=== Section Start ===

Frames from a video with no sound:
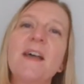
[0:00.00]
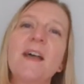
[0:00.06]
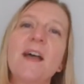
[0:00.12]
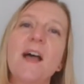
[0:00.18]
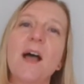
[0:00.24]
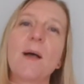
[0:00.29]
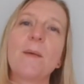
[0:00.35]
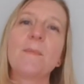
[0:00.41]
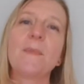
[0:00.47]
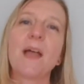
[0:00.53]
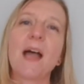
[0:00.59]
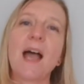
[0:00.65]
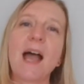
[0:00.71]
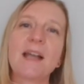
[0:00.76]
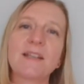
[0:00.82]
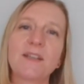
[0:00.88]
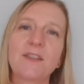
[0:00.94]
And
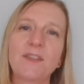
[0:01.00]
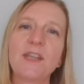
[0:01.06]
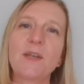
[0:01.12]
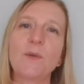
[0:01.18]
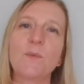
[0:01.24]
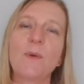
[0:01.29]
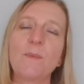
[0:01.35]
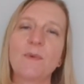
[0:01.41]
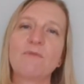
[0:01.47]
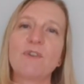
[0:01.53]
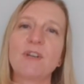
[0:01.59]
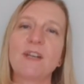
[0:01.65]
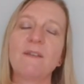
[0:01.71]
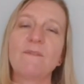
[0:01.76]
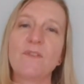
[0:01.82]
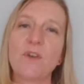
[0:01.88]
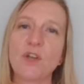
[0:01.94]
I think when we're
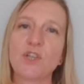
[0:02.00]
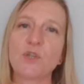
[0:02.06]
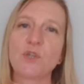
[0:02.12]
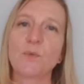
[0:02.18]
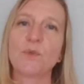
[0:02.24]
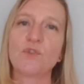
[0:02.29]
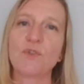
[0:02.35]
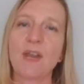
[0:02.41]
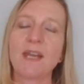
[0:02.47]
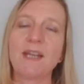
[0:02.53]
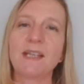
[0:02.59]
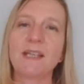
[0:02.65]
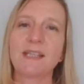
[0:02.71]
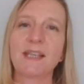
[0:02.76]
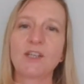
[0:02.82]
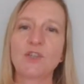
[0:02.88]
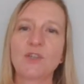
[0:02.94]
running virtual training
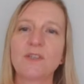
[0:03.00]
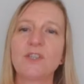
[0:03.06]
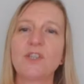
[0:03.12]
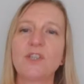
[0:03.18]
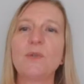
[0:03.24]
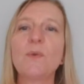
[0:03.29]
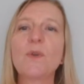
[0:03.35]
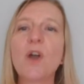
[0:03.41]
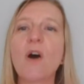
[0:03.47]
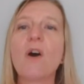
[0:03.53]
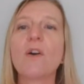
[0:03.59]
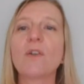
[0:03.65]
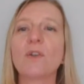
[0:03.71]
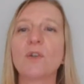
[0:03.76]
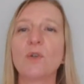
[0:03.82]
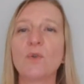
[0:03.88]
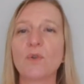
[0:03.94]
sessions, you
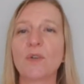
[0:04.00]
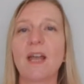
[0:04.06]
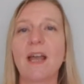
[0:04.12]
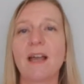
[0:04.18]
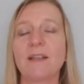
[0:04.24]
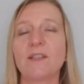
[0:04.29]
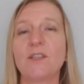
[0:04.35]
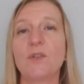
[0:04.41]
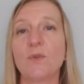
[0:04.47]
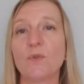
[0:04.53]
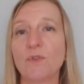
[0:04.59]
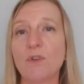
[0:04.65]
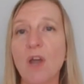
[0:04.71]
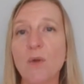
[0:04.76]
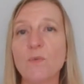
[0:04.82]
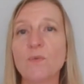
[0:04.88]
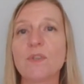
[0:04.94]
can't look at your
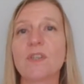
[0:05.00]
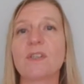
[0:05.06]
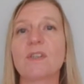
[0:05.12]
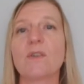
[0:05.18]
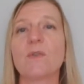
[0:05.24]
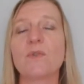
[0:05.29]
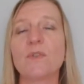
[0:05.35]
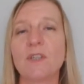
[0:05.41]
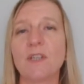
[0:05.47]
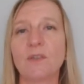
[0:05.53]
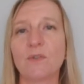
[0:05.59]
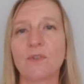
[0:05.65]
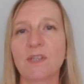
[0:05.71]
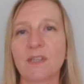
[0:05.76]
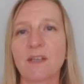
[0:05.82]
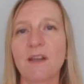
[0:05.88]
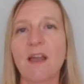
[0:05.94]
notes under your
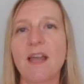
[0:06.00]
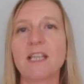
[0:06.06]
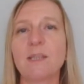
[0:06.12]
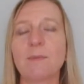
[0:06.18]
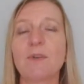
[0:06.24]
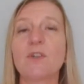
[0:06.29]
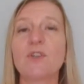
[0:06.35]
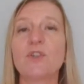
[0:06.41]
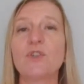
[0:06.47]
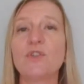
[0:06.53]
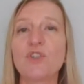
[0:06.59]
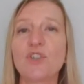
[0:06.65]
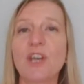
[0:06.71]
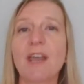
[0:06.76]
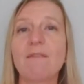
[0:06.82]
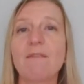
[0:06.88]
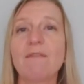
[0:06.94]
slides because you're
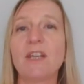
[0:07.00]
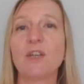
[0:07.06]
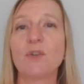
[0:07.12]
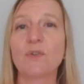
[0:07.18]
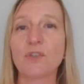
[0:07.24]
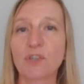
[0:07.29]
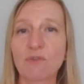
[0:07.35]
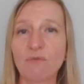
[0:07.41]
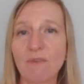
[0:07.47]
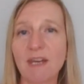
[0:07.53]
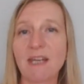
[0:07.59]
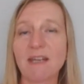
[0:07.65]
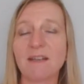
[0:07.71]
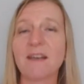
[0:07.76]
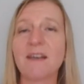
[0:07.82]
sharing your screen.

=== Section End ===

Please, without any pictures, retype the records exactly as they appear.

Frames from a video with no sound:
[0:00.00]
[0:00.06]
[0:00.12]
[0:00.18]
[0:00.24]
[0:00.29]
[0:00.35]
[0:00.41]
[0:00.47]
[0:00.53]
[0:00.59]
[0:00.65]
[0:00.71]
[0:00.76]
[0:00.82]
[0:00.88]
[0:00.94]
And
[0:01.00]
[0:01.06]
[0:01.12]
[0:01.18]
[0:01.24]
[0:01.29]
[0:01.35]
[0:01.41]
[0:01.47]
[0:01.53]
[0:01.59]
[0:01.65]
[0:01.71]
[0:01.76]
[0:01.82]
[0:01.88]
[0:01.94]
I think when we're
[0:02.00]
[0:02.06]
[0:02.12]
[0:02.18]
[0:02.24]
[0:02.29]
[0:02.35]
[0:02.41]
[0:02.47]
[0:02.53]
[0:02.59]
[0:02.65]
[0:02.71]
[0:02.76]
[0:02.82]
[0:02.88]
[0:02.94]
running virtual training
[0:03.00]
[0:03.06]
[0:03.12]
[0:03.18]
[0:03.24]
[0:03.29]
[0:03.35]
[0:03.41]
[0:03.47]
[0:03.53]
[0:03.59]
[0:03.65]
[0:03.71]
[0:03.76]
[0:03.82]
[0:03.88]
[0:03.94]
sessions, you
[0:04.00]
[0:04.06]
[0:04.12]
[0:04.18]
[0:04.24]
[0:04.29]
[0:04.35]
[0:04.41]
[0:04.47]
[0:04.53]
[0:04.59]
[0:04.65]
[0:04.71]
[0:04.76]
[0:04.82]
[0:04.88]
[0:04.94]
can't look at your
[0:05.00]
[0:05.06]
[0:05.12]
[0:05.18]
[0:05.24]
[0:05.29]
[0:05.35]
[0:05.41]
[0:05.47]
[0:05.53]
[0:05.59]
[0:05.65]
[0:05.71]
[0:05.76]
[0:05.82]
[0:05.88]
[0:05.94]
notes under your
[0:06.00]
[0:06.06]
[0:06.12]
[0:06.18]
[0:06.24]
[0:06.29]
[0:06.35]
[0:06.41]
[0:06.47]
[0:06.53]
[0:06.59]
[0:06.65]
[0:06.71]
[0:06.76]
[0:06.82]
[0:06.88]
[0:06.94]
slides because you're
[0:07.00]
[0:07.06]
[0:07.12]
[0:07.18]
[0:07.24]
[0:07.29]
[0:07.35]
[0:07.41]
[0:07.47]
[0:07.53]
[0:07.59]
[0:07.65]
[0:07.71]
[0:07.76]
[0:07.82]
sharing your screen.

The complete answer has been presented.